Challenge & Learning
In the end, I successfully complete this 4-week workshop with around 10 participants. I learned a lot from this experience of teaching and sharing knowledge. Curating a series of workshop is totally different from single workshop and answering questions randomly. The materials have to be organized, and improvements have to be made consistently every week to make it better.
1. Being empathetic
Overall, I think I did a great job on understanding what’s difficult for beginners. The experience of coming from non-professional background to a developer gives me the advantage of designing the syllabus. But it’s very easy to forget to be empathetic to beginners as one gets comfortable with the knowledge, which was once intimidating to whom in the first place. Keep reminding myself the pain points I had is one crucial task I do all the time.
2. Reading emotions
I was carefully reading everyone’s faces to understand if I’m making them bored at first, and then I learned to not get too sensitive about the facial expression or body language of the participants. It’s good to gain feedbacks from non-verbal expression, but there’s a balance between unhealthily influenced by this factor and just taking which as only one part of the references of my performance. People have various ways of facial or body language expression, and I might be reading them in a wrong way based on my own bias.
It’s more like a lesson for life I guess. Standing at the position of being a teacher also teaches me a lot.
3. Rehearsal is important
Finally, always being prepared.
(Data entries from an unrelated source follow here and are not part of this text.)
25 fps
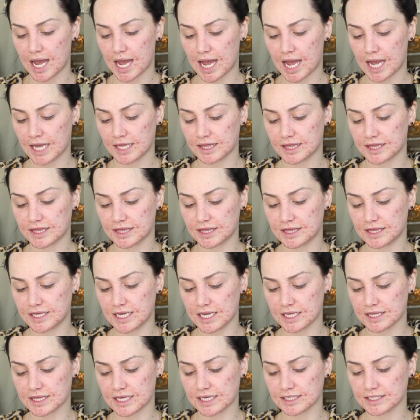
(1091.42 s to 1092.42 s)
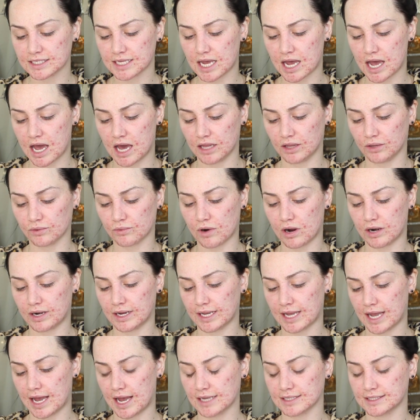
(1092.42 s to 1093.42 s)
I think that's
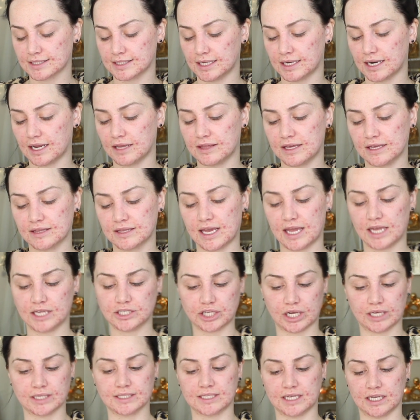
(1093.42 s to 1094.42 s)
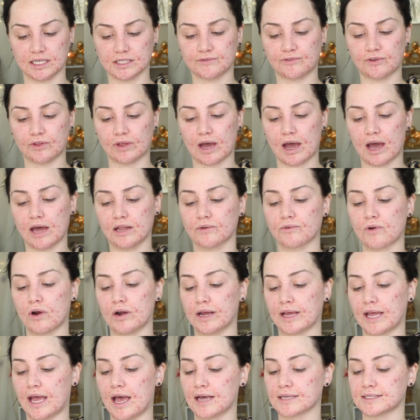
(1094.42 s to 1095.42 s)
hyaluronic acid. I think the HA stands for the
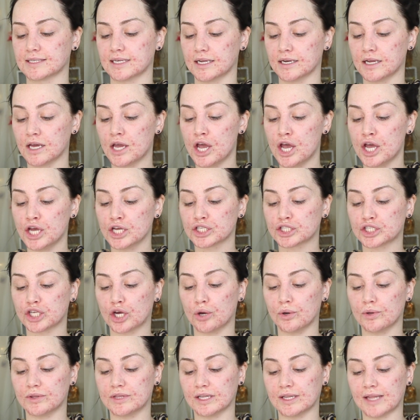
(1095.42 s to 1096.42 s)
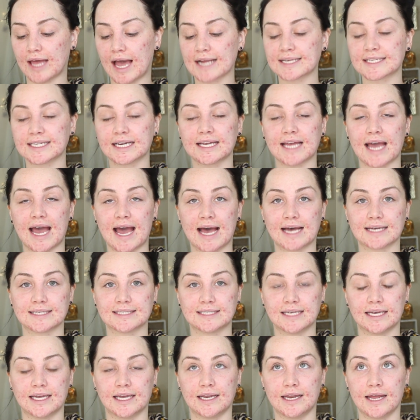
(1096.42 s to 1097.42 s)
hyaluronic acid. So the lactic
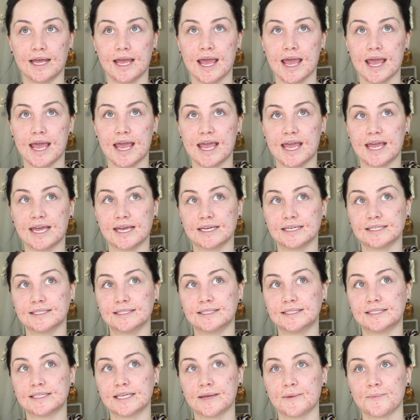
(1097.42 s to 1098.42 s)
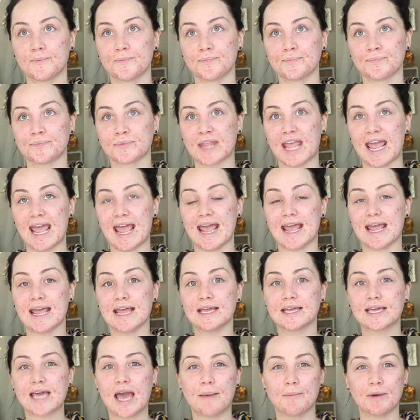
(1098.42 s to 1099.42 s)
acid is a
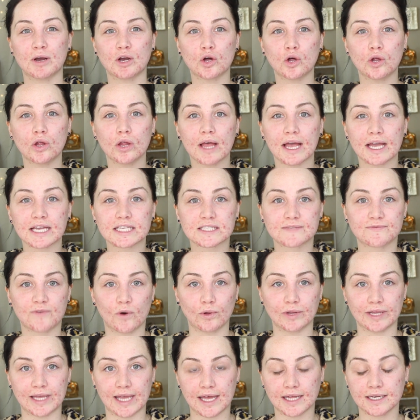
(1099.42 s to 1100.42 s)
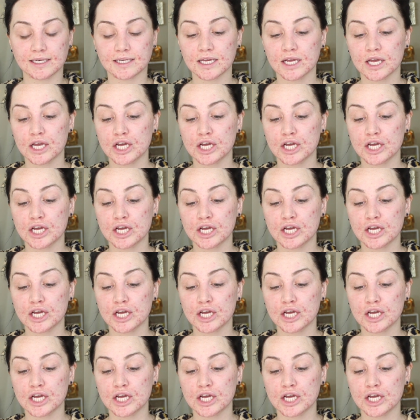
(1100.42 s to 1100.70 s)
chemical exfoliant.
Cliche it is, but I’ve still being arrogant and stupid to think I’m familiar enough with the content to skip the preparation process for a few times. Being responsible to the workshop is important, and I think people is always smart to tell if the one on stage is well-prepared or not.
Hosting this workshop is a wonderful experience for me. The workshop is helpful to the participants, and I learn a lot from it as well. Still, there’s no clear roadmap for CodingBridge and the workshop in the future. But who knows? CodingBridge is an open-source platform that’s welcomed to any ideas, we’ll see how it grows organically.